If you type a “less-than” symbol in your source, the XML processor thinks you are starting an opening, or closing, tag. So how do you get a less-than sign into your source so that it survives into your output, like this: < ? You use an escaped version. Type literally, the four characters &lt; in your source. Then the XML processor will know you want the character and will not mistake it for a tag. But now we want to get an ampersand into our source like: &. How? Another escaped version of a character, literally the five characters &amp;.

Otherwise, keys on your keyboard, even international versions, should be fine in your source and behave as expected. WYTIWYG = What You Type Is What You Get. So the principal concession to using XML markup is the following very simple rule.

Rather than pressing the < and & keys on your keyboard, instead always enter the escape sequences &lt; and &amp; as replacements.

Simple. And it will work in “running text,” verbatim text (like when authoring the content of <c> or <pre> elements), and mixed into syntax to desribe mathematical expressions. XML has three other escape sequences &gt;, &apos;, and &quot;, for the characters >, ', and " (respectively). But they seem largely unnecessary for authoring in PreTeXt, as we now demonstrate by typing them directly from our keyboard into our source: >, ', and ".

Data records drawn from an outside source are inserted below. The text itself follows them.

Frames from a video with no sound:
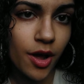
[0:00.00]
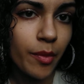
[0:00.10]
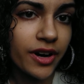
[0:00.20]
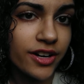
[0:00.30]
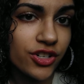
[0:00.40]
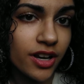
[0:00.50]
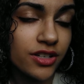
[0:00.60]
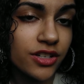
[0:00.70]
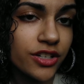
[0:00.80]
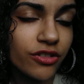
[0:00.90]
but it actually has
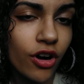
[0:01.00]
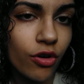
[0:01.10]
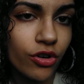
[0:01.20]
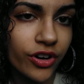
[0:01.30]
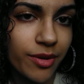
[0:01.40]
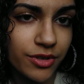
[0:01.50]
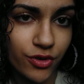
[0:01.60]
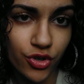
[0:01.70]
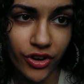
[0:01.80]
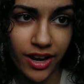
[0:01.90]
0 grams of
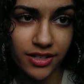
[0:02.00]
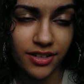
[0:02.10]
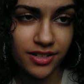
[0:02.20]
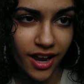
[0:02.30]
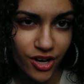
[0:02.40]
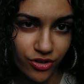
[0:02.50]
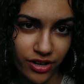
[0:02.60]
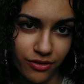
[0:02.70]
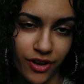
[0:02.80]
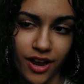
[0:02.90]
trans and
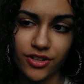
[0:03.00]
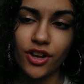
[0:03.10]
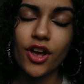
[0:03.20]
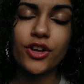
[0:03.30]
saturated fats.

How was &amp; authored? Work it out, and then check the source here for the answer.

Subsection 8.2 Quotations

The <q> tag will provide beginning and ending double quotations, while the <sq> tag will behave similarly but provide single quotes. Given the complexity of quotations, the different symbols used in different languages, and the over-simplified versions provided on keyboards, it is necessary to use markup.

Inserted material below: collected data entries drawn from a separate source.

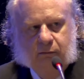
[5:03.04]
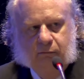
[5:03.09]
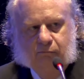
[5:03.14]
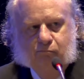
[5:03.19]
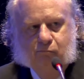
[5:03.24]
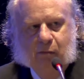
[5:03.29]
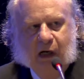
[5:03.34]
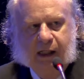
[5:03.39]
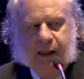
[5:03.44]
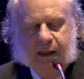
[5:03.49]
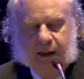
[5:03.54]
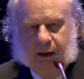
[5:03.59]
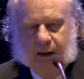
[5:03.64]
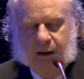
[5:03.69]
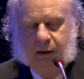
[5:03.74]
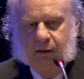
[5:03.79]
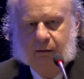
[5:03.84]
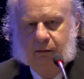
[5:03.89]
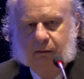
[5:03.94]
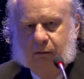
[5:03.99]

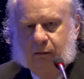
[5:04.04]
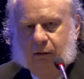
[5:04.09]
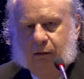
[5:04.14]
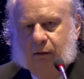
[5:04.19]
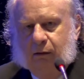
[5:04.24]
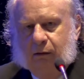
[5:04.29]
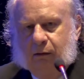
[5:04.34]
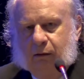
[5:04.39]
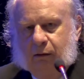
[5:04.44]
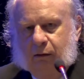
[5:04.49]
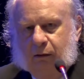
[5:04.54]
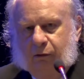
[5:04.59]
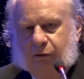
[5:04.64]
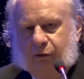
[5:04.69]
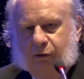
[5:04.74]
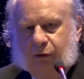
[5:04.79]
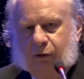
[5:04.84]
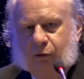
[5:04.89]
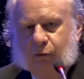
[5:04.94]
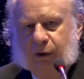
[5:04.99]
money
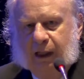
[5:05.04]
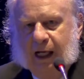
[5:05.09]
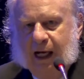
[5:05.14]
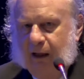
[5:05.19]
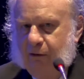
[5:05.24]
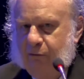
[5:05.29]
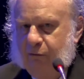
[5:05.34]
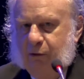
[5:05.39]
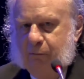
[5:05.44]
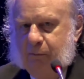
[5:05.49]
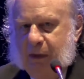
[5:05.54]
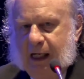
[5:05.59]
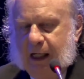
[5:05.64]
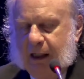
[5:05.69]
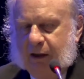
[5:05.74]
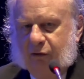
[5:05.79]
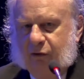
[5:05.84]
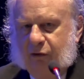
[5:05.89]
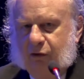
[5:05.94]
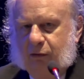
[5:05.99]
to an
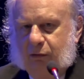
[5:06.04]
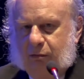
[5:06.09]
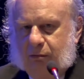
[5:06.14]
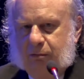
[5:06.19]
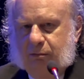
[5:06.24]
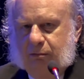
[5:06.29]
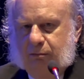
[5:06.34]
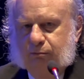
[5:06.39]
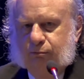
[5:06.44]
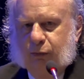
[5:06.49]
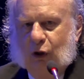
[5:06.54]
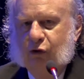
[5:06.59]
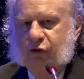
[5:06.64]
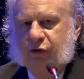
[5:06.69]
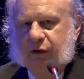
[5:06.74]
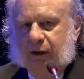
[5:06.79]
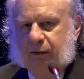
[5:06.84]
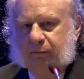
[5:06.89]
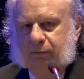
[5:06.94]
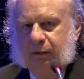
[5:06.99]
out-of-the-box
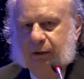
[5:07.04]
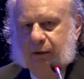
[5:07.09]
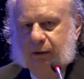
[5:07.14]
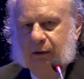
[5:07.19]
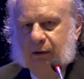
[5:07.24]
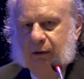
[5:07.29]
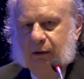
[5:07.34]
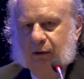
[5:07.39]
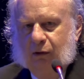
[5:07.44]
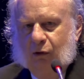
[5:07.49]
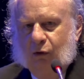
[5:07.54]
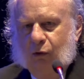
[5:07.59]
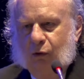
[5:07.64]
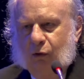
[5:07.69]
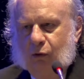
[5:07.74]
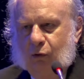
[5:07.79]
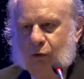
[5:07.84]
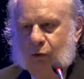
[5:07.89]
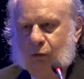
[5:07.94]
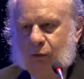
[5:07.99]
person
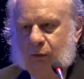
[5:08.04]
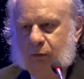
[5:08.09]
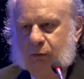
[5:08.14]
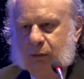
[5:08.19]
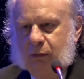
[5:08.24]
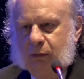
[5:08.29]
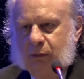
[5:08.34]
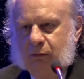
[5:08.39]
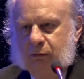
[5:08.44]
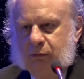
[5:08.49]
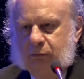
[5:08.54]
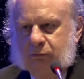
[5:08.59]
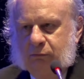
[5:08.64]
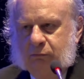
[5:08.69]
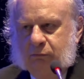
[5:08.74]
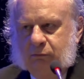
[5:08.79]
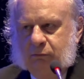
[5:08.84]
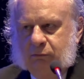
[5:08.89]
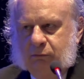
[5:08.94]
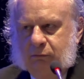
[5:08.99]
who
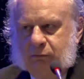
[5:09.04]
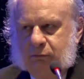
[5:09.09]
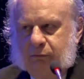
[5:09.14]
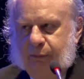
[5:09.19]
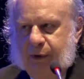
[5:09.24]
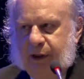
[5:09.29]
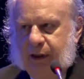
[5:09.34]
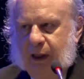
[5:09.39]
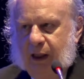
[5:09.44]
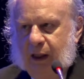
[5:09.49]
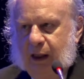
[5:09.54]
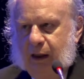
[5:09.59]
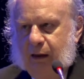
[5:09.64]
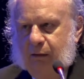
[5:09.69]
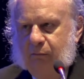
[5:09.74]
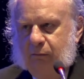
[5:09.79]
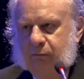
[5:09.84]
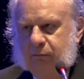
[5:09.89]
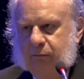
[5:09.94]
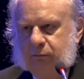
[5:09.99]

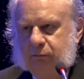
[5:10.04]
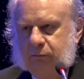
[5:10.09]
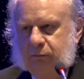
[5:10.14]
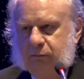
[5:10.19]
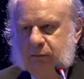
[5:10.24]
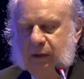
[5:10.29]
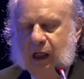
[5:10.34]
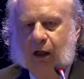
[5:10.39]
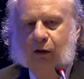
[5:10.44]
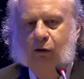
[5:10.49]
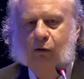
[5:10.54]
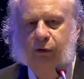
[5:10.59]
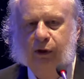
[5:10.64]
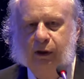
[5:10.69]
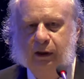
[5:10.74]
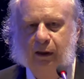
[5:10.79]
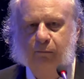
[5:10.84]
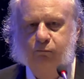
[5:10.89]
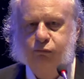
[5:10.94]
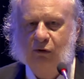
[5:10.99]
became not
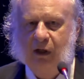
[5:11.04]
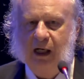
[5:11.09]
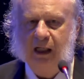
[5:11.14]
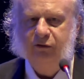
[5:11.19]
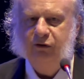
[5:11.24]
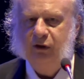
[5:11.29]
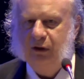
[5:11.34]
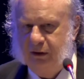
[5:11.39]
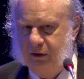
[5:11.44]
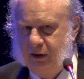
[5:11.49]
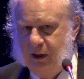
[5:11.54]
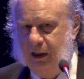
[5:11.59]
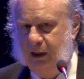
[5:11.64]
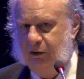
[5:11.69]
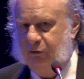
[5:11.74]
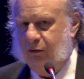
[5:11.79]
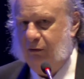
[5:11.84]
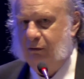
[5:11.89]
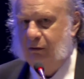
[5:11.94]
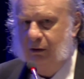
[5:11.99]
only a
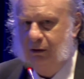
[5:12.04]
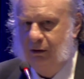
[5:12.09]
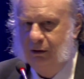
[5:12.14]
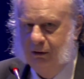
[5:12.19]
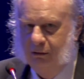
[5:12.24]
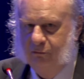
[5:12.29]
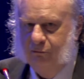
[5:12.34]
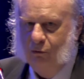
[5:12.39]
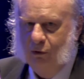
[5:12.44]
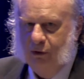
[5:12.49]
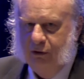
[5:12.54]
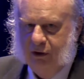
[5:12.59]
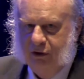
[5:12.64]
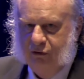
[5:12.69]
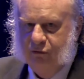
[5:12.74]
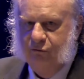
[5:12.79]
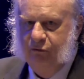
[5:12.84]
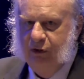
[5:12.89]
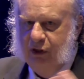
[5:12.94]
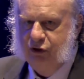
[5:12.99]
proselytizer for
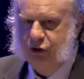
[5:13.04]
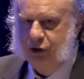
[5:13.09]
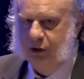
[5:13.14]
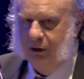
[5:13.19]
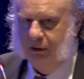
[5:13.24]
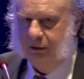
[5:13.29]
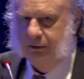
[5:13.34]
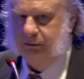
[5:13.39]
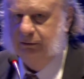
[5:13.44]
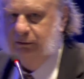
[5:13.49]
this vision,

“The roots of education are bitter, but the fruit is sweet.” (Aristotle)

‘It is always wise to look ahead, but difficult to look further than you can see.’ (Winston Churchill)

A large quote can be accomodated with the <blockquote> tag, which can carry within itself an <attribution> element.

The problem with writing a book in verse is, to be successful, it has to sound like you knocked it off on a rainy Friday afternoon. It has to sound easy. When you can do it, it helps tremendously because it's a thing that forces kids to read on. You have this unconsummated feeling if you stop.

―Dr. Seuss

We say that again, to test a multiline attribution of a block quotation. Notice how the dash appears automatically, and that it is a quotation dash in HTML, distinct from other sorts of dashes.

The problem with writing a book in verse is, to be successful, it has to sound like you knocked it off on a rainy Friday afternoon. It has to sound easy. When you can do it, it helps tremendously because it's a thing that forces kids to read on. You have this unconsummated feeling if you stop.

―Dr. Seuss
Children's Author

Sometimes a quote may extend across several paragraphs. Or a balanced pair of quotations marks crosses an XML boundary, so we need left, right, single and double versions. (For example, see Section 27 on poetry.) Here are all four in a haphazard order: ”, ‘, “, ’. These should be a last resort, and not a replacement for the q and sq tags. The left/right versions are used for the following quote from Abraham Lincoln, which we have edited into two paragraphs.

“I am not bound to win, but I am bound to be true. I am not bound to succeed, but I am bound to live by the light that I have.

I must stand with anybody that stands right, and stand with him while he is right, and part with him when he goes wrong.”

And as a tests, we try some crazy combinations of quotes, which would normally give some trouble where the quotation marks are adjacent.

  • “we use ‘single quotes inside of double quotes’”

  • ‘“double quotes inside of single quotes” with more’

  • “‘single quotes tight inside of double quotes’”

  • ‘“double quotes tight inside of single quotes”’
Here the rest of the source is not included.